Consider William Atkinson’s most recent report for our coverage of Parliamentary selections: “Fifield selected in Mid Cheshire for being ‘well-established in the constituency’ “, the headline above the piece reads – showing this particular selection to be part of a recent pattern of local Associations choosing councillors as Parliamentary candidates. Charles Firfield has been a Cheshire councillor for over a decade.
What seems to be happening is that Associations – against a background of three Conservative leaders within a Parliament, dreadful recent Parliamentary by-elections and dire national poll ratings – are opting for safety first by selecting more local candidates that they know and trust. The long list of Parliamentary scandals may also contribute to an unwillingness to take risks.
CCHQ, however, has no interest in a list of Parliamentary that puts safety first. It wants a diversity of candidates – which immediately raises the question of what kind of diversity. One answer might be: more women as Parliamentary candidates in Conservative-held seats than are currently being selected.
Henry Hill’s assessments of recent Parliamentary intakes show that the proportion of women Conservative MPs rose from just under a quarter in the 2010 intake to over a third in 2015, fell back to one in five in 2017, and rose again to over a third in 2019. One assessment found that the proportion in recent selections is down to one in four. And women MPs are retiring at a faster rate than male ones.
One take is that the outcome of Parliamentary selections is none of CCHQ’s business; that local Assocations should therefore receive no input from it; that their Executives should select a shortlist from the entire candidates’ list, and that everything began to go wrong when the A-list was formed in the mid-2000s.
(In which context, it may be worth pointing out that the A-list, according to ConservativeHome’s files, included Liz Truss, Suella Braverman, Priti Patel, Esther McVey, Andrea Leadsom and Howard Flight – none of whom are obvious representatives of “the pseuds and poseurs of London’s chi-chi set”, to quote John Hayes’ description of the list at the time.)
If that’s your view, then having a Conservative Parliamentary Party which increasingly consists, on present trends, of male local councillors is either unproblematic, or else a price worth paying for local autonomy.

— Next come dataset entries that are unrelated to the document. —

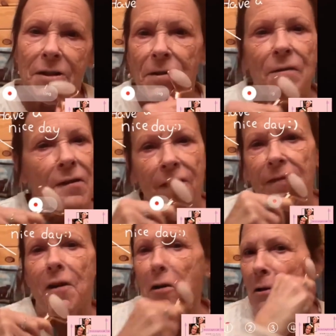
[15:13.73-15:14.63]
I'm
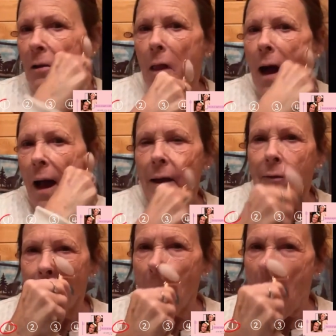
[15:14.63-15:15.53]
going to do a
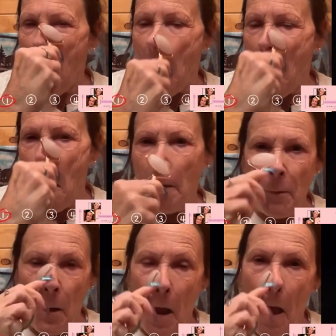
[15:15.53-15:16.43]
full live
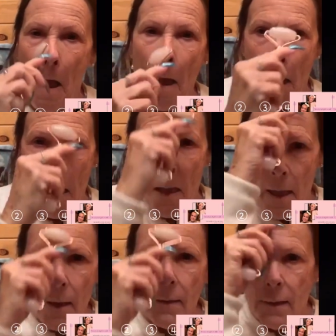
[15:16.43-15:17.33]
on
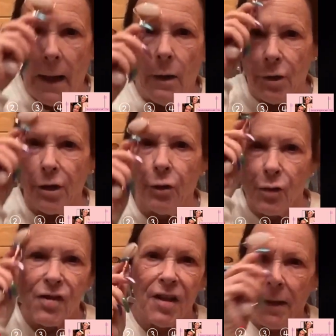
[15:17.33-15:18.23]

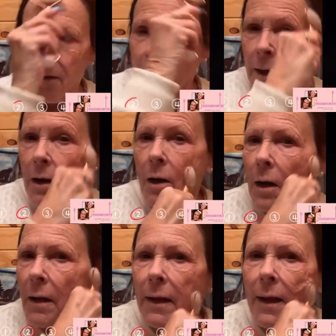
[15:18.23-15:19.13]
how to use
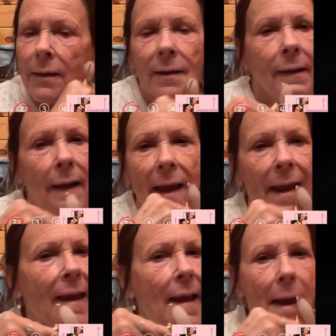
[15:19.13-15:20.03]
skincare
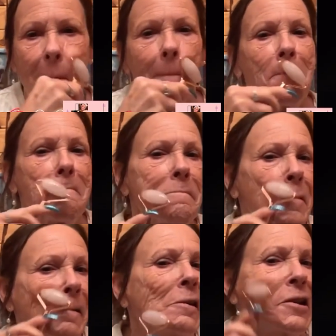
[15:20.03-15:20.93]
again,
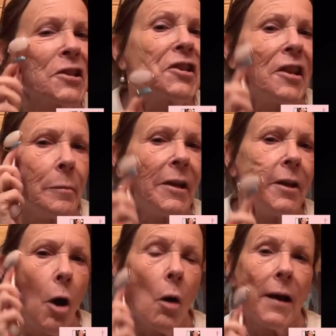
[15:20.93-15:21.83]
and you're going
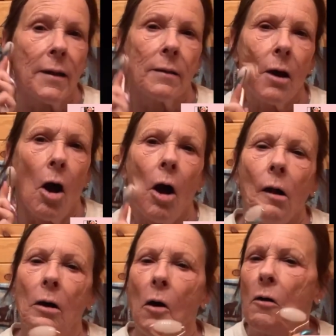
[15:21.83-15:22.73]
to see me
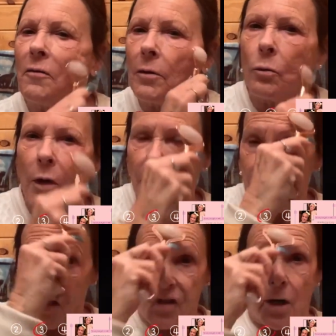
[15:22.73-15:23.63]
going all
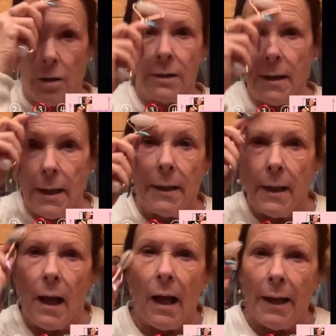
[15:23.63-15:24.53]
over with the
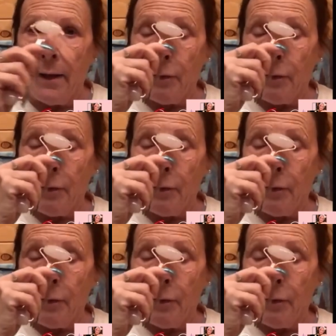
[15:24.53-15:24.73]
start.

If that isn’t your view, it follows that CCHQ will always have an interest in selections, even if restricted to drawing up an approved list of potential candidates and preparing lists for sifts.
The present impasse over expedition should be seen in the context of the condition of the Party as well as that of the Government. In 1990, it had over a million members. So roughly one in 40 British adults were Conservative members. This was a formidable base for Tory ideas and campaigning.

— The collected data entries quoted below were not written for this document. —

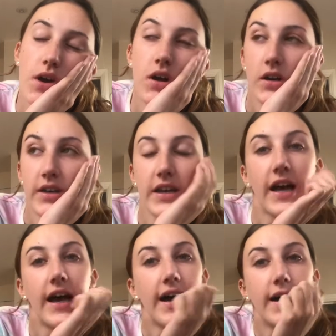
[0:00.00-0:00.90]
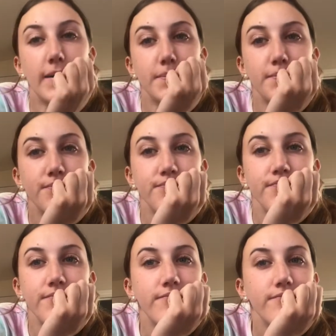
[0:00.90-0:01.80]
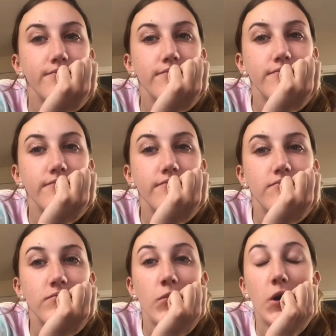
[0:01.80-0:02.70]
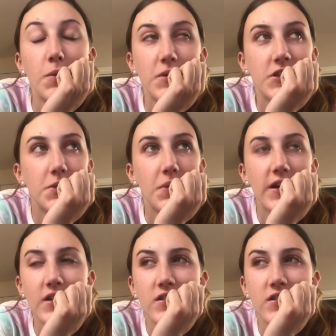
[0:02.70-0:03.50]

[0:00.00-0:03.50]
I am, what am I doing?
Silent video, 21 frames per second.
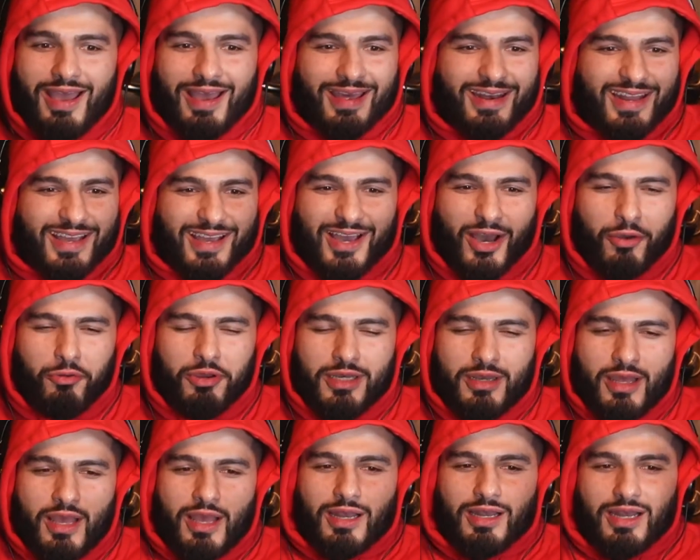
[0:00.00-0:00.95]
And then
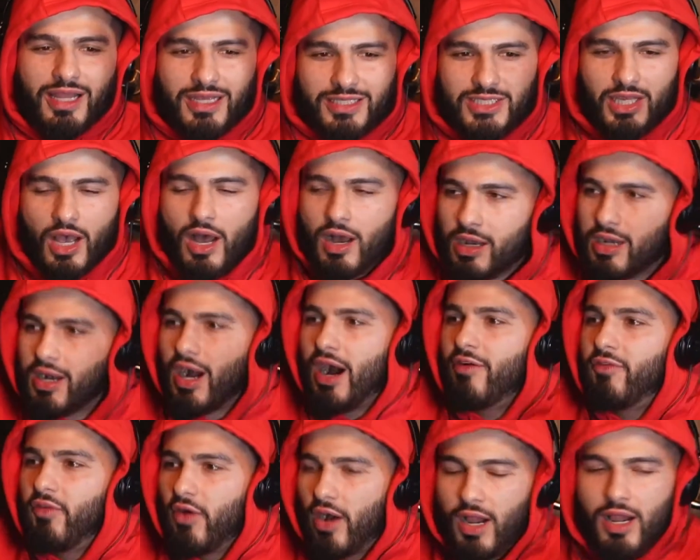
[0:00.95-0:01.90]
going, let's
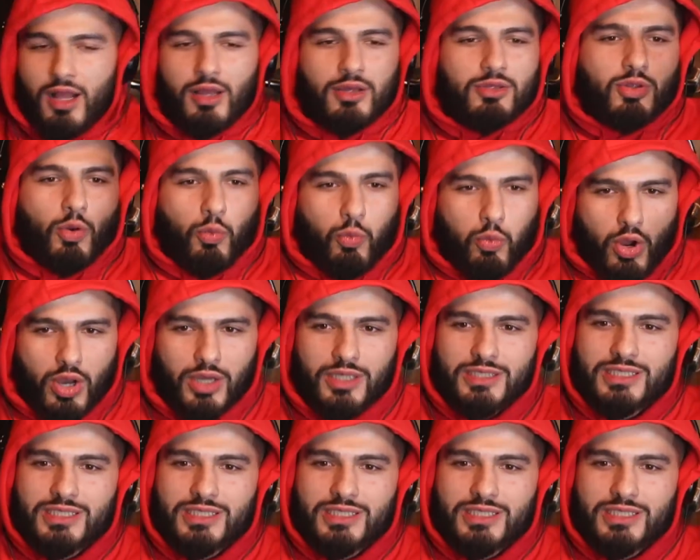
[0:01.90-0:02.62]
uncover the worst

The Party has now reached the pathetic condition of refusing to give a membership figure at all because, in the words of the last Chairman to ConservativeHome, “it kind of creates media stories about short-term rises and falls in membership”. Labour’s membership is nothing to write home about either, according to Labour List.

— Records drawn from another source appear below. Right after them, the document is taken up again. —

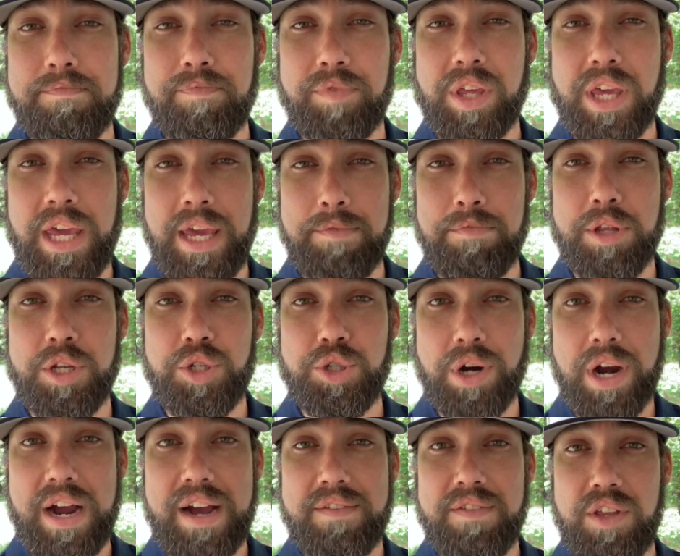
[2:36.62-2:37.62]
keep the
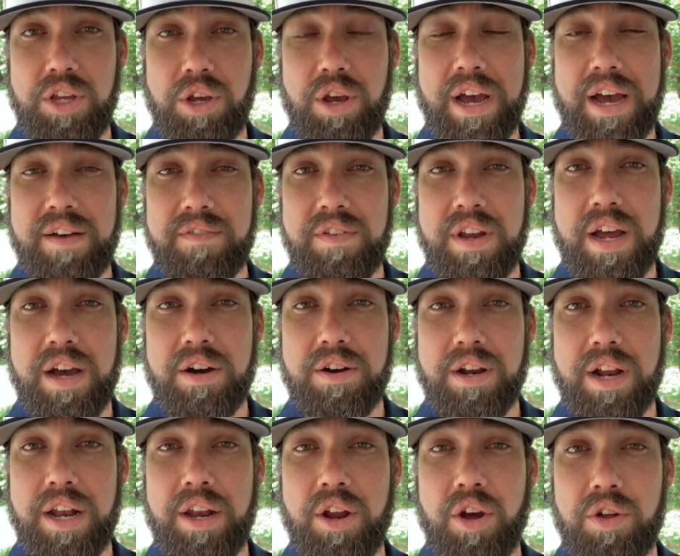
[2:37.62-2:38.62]
drive that you have now,
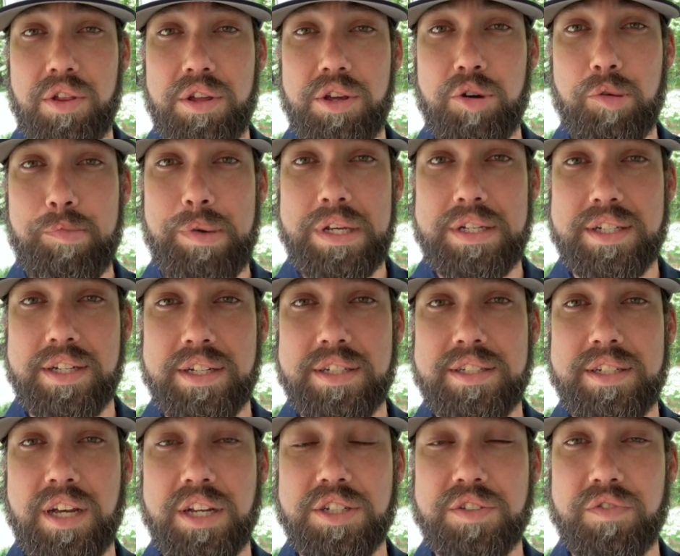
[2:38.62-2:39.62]
and I know that you'll be
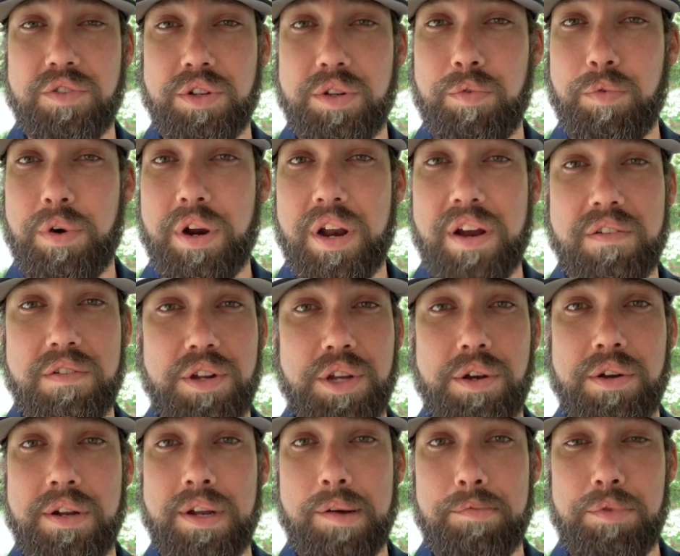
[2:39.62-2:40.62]
successful in whatever
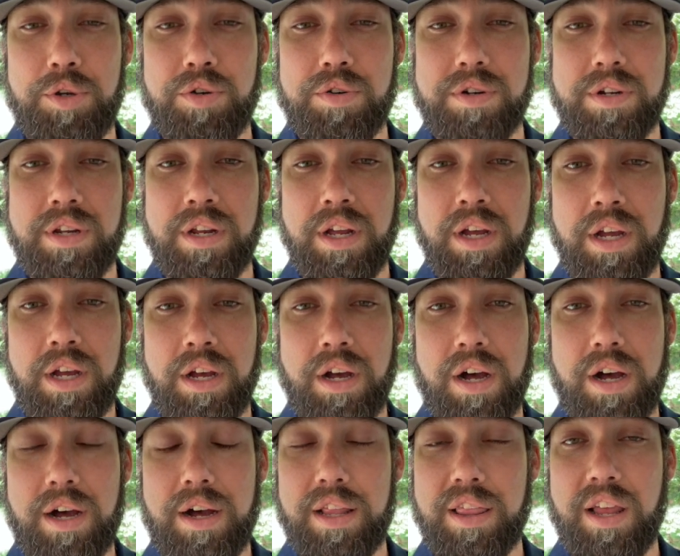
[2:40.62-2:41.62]
you end up doing.
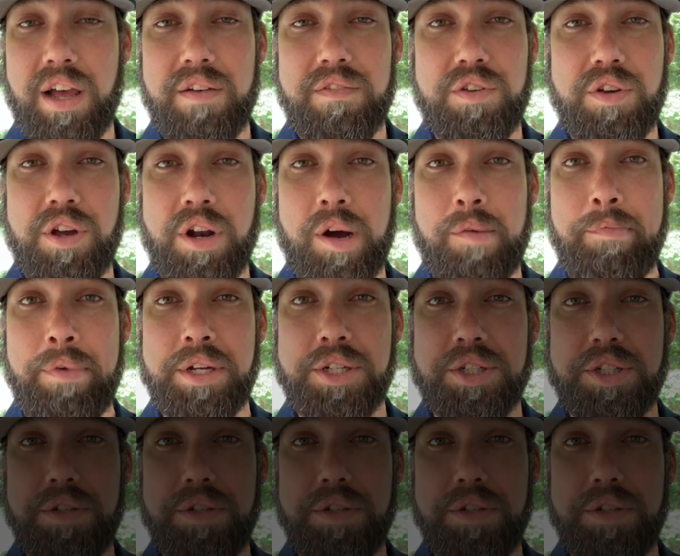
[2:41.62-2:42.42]
I love you, and I'll miss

Labour Party membership has fallen by almost 170,000 since 2018 and by approximately 19,000 since last summer, despite tens of thousands of members joining the party over the last year, new figures suggest,” the website reported last summer, adding that “the latest figure for Labour’s membership is 395,811 including 17,233 in arrears”.
The Conservative Parliamentary selection process offers few answers to these wider problems – though CCHQ should certainly drop the absurd secrecy which ensures that local Association members come to selection meetings not knowing the identity of the finalists.